Policy Council of Guernsey
- Coat of arms of Guernsey

Council overview
- Formed: 1 May 2004
- Dissolved: 1 May 2016
- Superseding council: Policy and Resources Committee;
- Jurisdiction: States of Guernsey
- Employees: 11
- Council executive: Chief Minister of Guernsey; Deputy Chief Minister;
- Website: www.gov.gg/policycouncil

= Policy Council of Guernsey =

Former political committee of the Bailiwick of Guernse

The Bailiwick of Guernsey operates a system of government by committees and consensus. The States of Deliberation is both parliament and executive, but it delegates some of its executive functions to policy-specific committees, which are known as States Departments, each of which is run by five political members, all of whom have equal voting power.

Despite having explicitly rejected a proposal to adopt an executive/ministerial system of government in 2002, the head of each department was known as minister. They were, in effect, presidents or chairmen of their committees.

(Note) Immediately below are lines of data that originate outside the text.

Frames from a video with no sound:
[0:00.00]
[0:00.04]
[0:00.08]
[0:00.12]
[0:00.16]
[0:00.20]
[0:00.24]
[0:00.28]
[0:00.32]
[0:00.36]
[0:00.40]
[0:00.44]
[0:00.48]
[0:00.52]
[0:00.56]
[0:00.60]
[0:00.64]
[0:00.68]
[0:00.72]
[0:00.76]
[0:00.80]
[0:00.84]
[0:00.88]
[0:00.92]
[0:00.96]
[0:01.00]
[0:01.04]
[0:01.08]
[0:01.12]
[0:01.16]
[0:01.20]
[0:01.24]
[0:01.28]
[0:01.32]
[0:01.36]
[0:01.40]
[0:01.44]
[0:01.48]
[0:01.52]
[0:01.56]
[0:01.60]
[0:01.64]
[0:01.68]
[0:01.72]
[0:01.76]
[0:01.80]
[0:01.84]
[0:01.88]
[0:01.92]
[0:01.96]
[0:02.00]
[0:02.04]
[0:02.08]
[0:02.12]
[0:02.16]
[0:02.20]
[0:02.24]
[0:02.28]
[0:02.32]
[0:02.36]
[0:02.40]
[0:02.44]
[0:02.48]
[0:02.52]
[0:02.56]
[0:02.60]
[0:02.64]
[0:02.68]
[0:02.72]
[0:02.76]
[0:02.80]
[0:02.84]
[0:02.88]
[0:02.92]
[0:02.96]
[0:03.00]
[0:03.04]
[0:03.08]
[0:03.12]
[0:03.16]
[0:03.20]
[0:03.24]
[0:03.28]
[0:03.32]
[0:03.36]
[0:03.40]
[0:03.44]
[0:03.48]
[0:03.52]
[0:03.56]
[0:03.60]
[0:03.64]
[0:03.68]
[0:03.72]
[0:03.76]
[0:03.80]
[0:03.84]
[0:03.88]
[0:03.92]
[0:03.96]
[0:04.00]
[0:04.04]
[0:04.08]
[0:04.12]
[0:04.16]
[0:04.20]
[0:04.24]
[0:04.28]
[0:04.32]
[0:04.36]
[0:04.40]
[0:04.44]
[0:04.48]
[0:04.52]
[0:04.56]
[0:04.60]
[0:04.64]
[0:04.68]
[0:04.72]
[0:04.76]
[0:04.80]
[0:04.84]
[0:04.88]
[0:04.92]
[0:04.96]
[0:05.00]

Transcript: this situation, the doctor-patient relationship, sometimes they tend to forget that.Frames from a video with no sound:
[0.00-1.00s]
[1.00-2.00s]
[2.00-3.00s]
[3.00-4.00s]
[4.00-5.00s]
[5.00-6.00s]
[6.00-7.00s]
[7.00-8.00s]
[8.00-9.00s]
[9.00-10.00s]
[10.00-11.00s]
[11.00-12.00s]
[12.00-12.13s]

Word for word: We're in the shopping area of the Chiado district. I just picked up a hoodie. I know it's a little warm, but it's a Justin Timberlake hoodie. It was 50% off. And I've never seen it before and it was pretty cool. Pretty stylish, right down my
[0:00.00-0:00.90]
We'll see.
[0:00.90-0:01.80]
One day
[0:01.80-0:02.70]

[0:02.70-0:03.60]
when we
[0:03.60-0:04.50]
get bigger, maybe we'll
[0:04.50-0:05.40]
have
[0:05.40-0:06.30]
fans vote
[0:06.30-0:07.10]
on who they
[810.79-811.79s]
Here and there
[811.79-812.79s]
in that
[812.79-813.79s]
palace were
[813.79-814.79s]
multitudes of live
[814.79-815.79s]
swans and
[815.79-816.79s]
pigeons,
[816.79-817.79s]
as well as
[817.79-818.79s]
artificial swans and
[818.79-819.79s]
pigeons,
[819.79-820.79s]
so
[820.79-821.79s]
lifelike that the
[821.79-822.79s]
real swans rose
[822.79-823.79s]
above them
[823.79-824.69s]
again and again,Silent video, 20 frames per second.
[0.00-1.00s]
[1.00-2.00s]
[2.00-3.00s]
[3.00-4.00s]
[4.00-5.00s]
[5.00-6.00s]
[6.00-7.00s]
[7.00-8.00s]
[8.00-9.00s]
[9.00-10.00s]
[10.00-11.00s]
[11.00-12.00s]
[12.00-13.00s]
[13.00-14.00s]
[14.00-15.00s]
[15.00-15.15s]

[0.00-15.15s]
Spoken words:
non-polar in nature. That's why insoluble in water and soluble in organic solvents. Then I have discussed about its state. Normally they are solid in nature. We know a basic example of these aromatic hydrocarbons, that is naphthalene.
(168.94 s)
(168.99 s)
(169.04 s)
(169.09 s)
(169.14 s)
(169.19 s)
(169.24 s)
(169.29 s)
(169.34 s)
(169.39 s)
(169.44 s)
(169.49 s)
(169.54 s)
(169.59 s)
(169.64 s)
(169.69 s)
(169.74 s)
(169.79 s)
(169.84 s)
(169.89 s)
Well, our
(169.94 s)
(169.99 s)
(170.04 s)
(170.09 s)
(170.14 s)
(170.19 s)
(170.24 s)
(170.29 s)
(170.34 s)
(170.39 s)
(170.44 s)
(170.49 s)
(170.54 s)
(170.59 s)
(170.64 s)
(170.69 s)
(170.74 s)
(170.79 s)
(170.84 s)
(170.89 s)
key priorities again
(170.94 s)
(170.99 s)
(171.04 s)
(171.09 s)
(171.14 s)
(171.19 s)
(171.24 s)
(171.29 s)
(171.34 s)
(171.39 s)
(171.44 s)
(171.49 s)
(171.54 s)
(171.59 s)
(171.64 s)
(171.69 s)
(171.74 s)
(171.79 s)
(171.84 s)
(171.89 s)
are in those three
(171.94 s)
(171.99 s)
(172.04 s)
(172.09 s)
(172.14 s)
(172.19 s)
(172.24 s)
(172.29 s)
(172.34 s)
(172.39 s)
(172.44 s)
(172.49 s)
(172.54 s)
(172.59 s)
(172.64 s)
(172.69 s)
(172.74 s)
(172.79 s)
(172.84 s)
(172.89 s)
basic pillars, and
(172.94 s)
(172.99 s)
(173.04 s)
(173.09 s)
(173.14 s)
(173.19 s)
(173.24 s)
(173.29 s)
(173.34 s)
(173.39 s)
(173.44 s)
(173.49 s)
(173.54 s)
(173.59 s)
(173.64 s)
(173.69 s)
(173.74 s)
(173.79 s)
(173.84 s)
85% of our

The Policy Council consisted of the ministers/presidents of each of the ten departments plus the chief minister, who chaired Policy Council and spoke for the island externally in political matters. The Policy Council's main functions were policy co-ordination and responsibility for external relations. The chief minister and all department heads are elected by all members of the States of Deliberation. There also existed the post of Deputy Chief Minister, which was held by one of the department heads and was also elected by all members of the States of Deliberation.

On 1 May 2016 the Policy Council of Guernsey ceased to exist and a new committee, the Policy and Resources Committee was created.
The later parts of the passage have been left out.